Despite Dr Shallow’s public promises that the matter would be addressed, Tapegate was still with us during the recently concluded England T20 Series. During the series, at least two West Indies players appeared in team shirts bearing the offensive tape.
Against this backdrop of blatantly dishonest claims about the Kensington Oval capacity, disingenuous descriptions of less-than-allowable full house match attendances as successful, and the continuation of the wholly embarrassing and unsavoury images of team shirts logos covered with masking tape, it was impossible for us to comment on the other aforementioned topics which should rightfully have got our attention.
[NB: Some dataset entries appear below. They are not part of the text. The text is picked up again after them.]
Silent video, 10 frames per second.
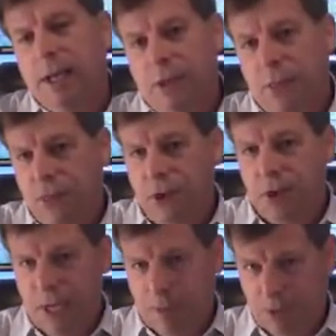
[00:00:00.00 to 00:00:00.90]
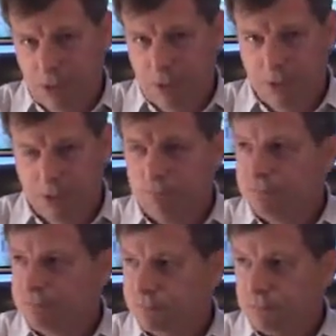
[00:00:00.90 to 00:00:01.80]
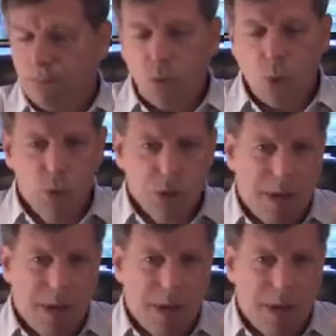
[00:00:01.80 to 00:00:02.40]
The third episode was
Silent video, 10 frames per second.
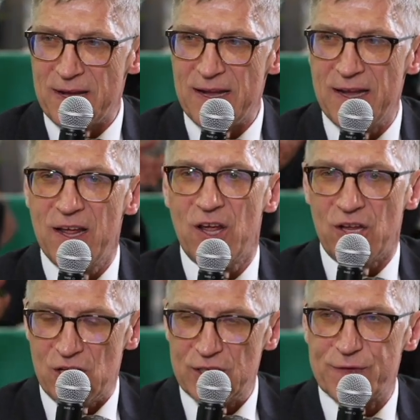be
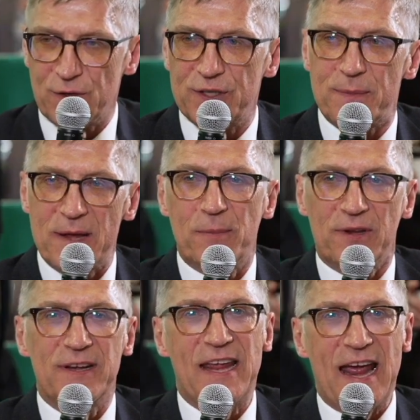useful to
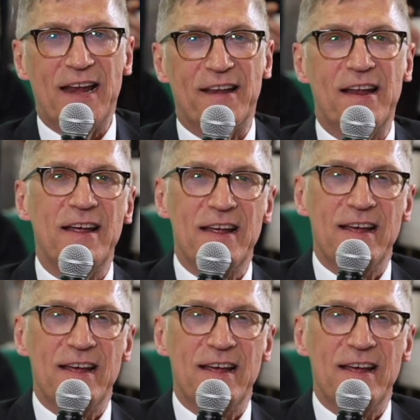people in Canada.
For that we now humbly apologise to our readers. In doing so we must also, however, make note of the fact that we have not in any way mentioned the other brewing West Indies team personnel interactions fiasco that has resulted in a meeting being scheduled between CWI and WIPA, the players’ representative body.
Maybe the time has now come for the ‘Cricket’ in CWI to be replaced by the Trinidad and Tobago word ‘commesse’, which speaks to utter confusion.